#### Problem description:
Set down the data below in full and exactly, minus the pictures.

-- Records for the task follows --

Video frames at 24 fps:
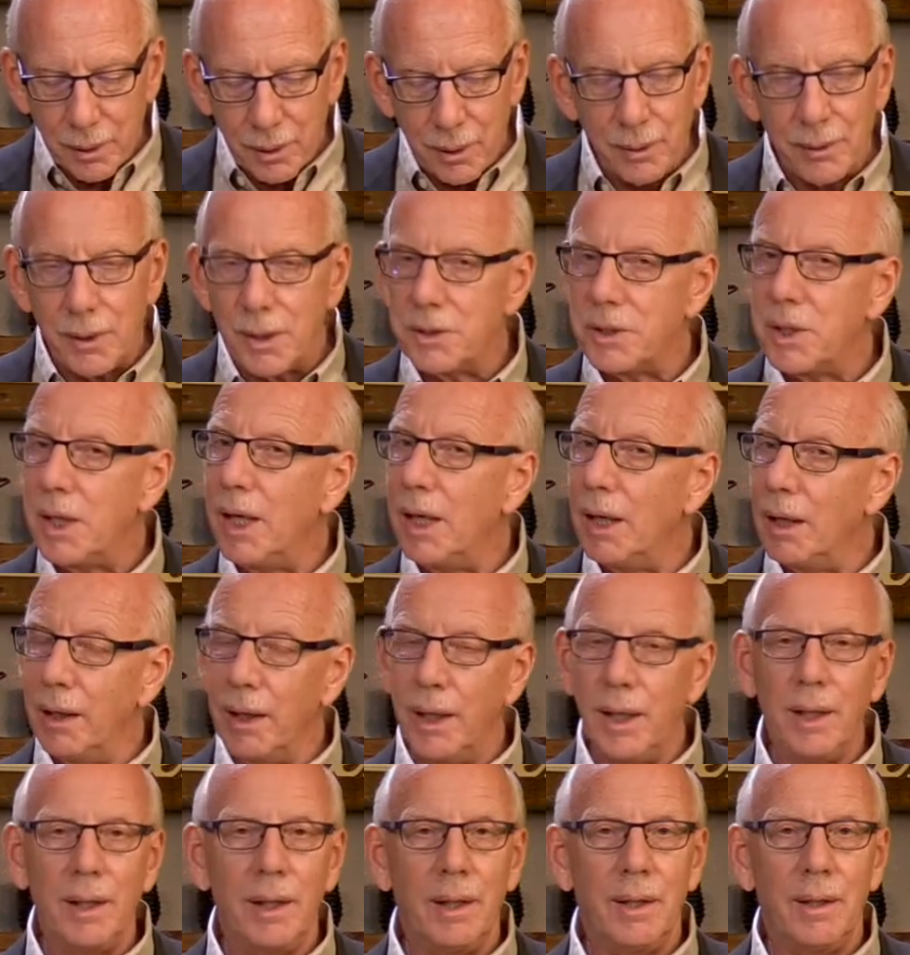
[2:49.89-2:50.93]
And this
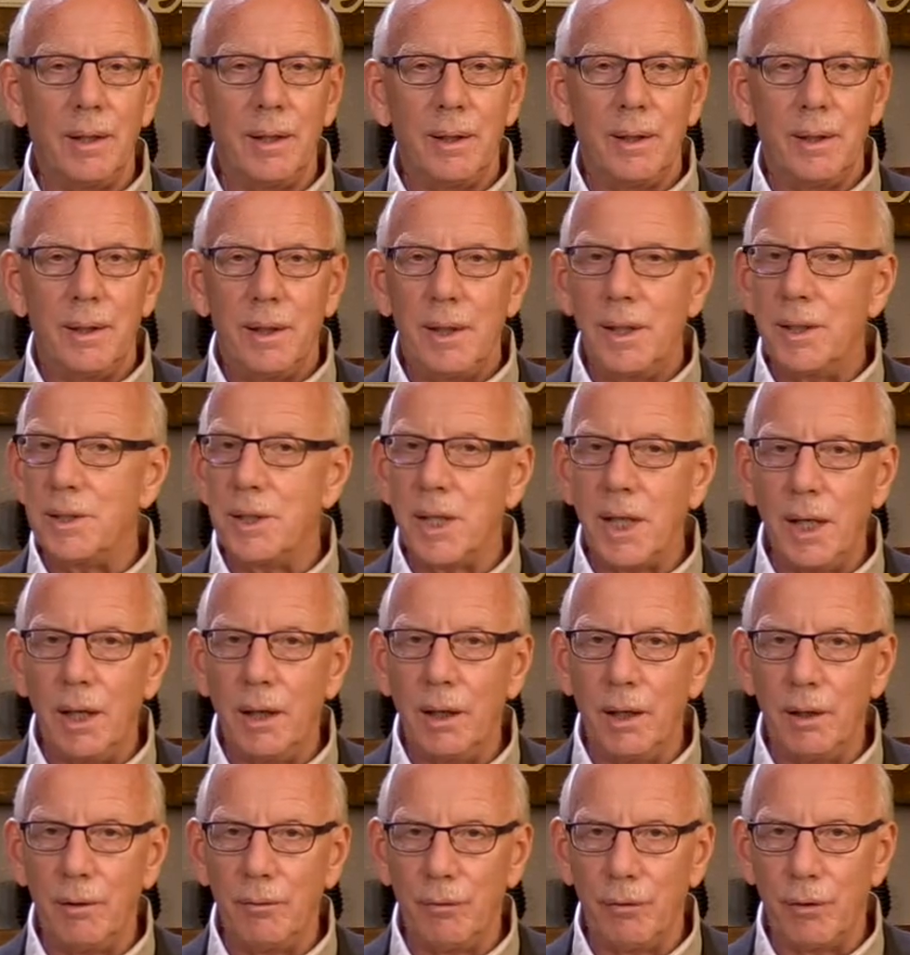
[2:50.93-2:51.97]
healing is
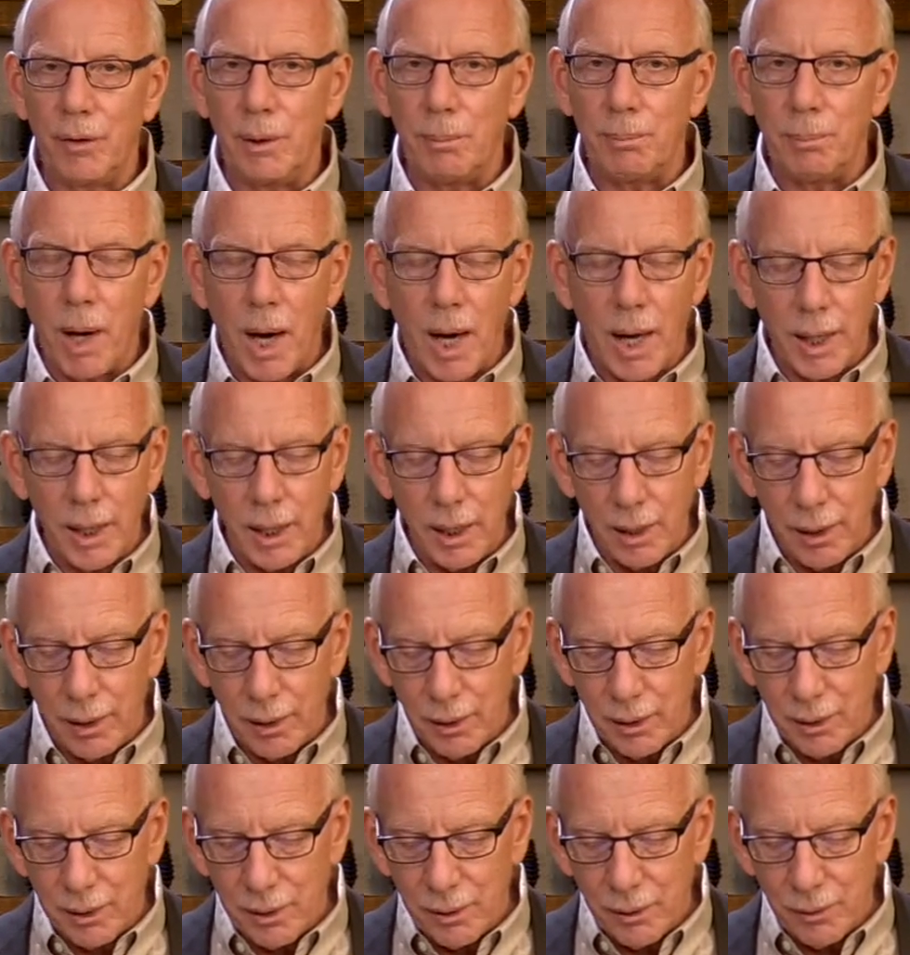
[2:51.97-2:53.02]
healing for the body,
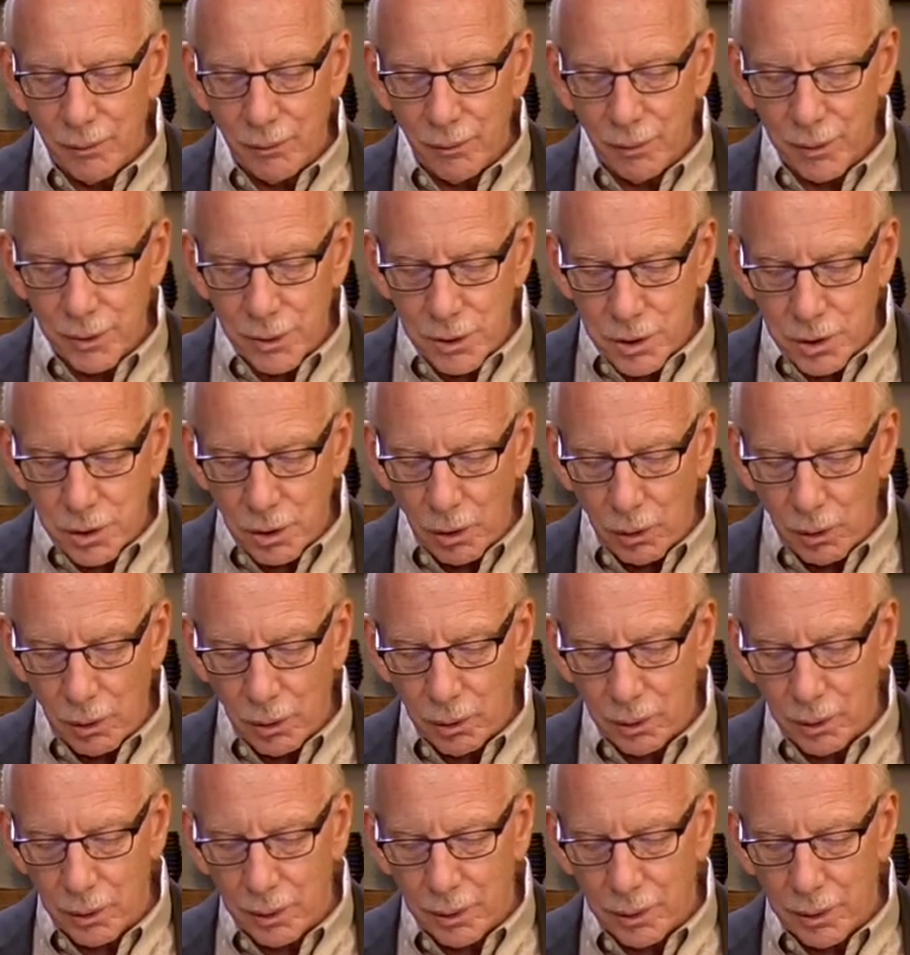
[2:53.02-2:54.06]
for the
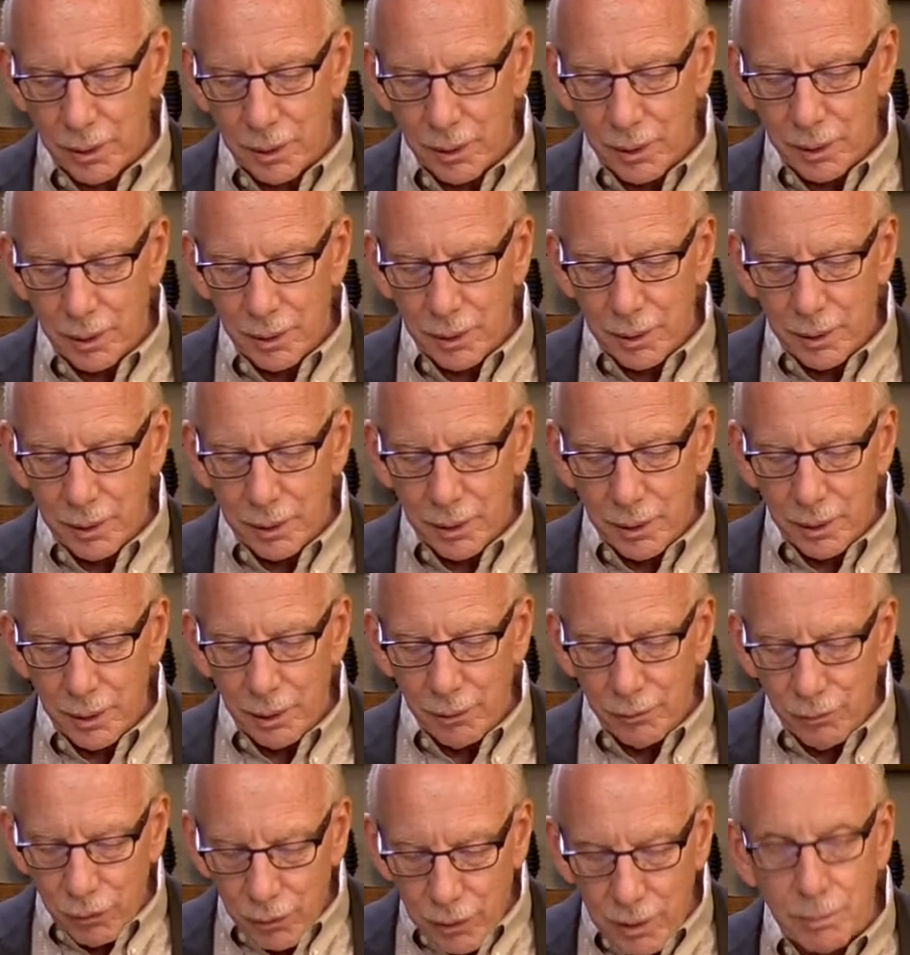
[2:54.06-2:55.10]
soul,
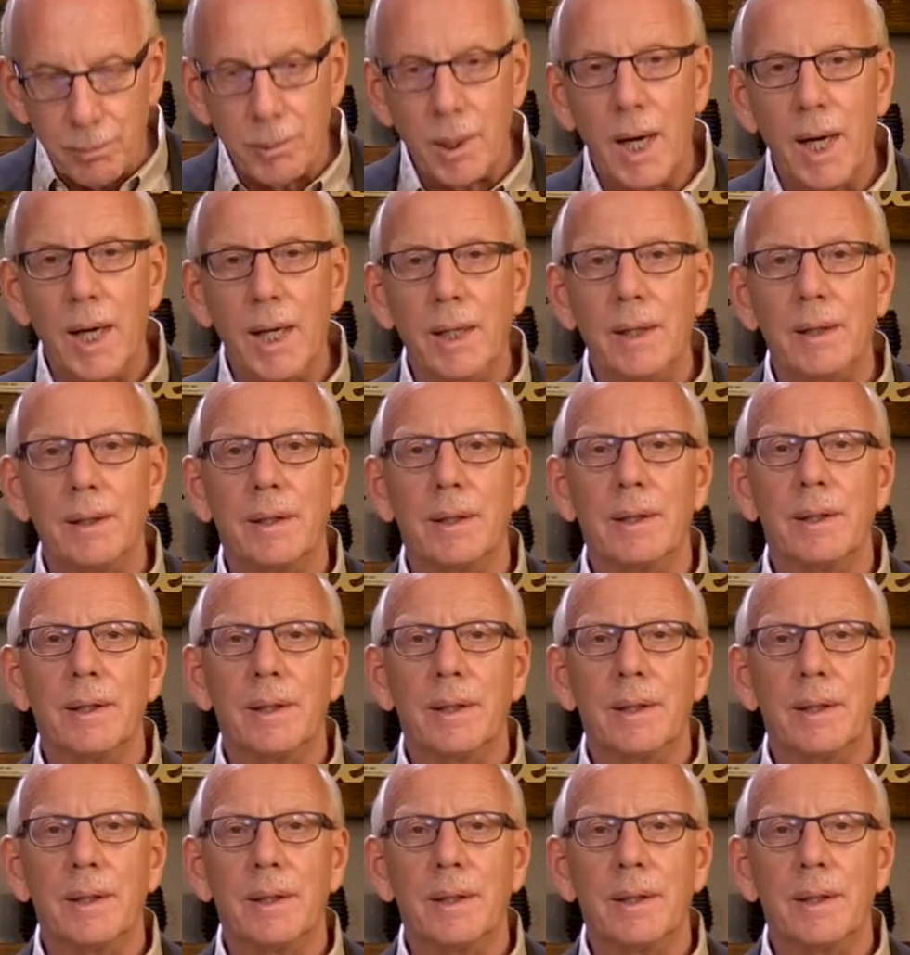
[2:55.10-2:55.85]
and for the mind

-- Records for the task concluded --

#### Task output:
Video frames at 24 fps:
[2:49.89-2:50.93]
And this
[2:50.93-2:51.97]
healing is
[2:51.97-2:53.02]
healing for the body,
[2:53.02-2:54.06]
for the
[2:54.06-2:55.10]
soul,
[2:55.10-2:55.85]
and for the mind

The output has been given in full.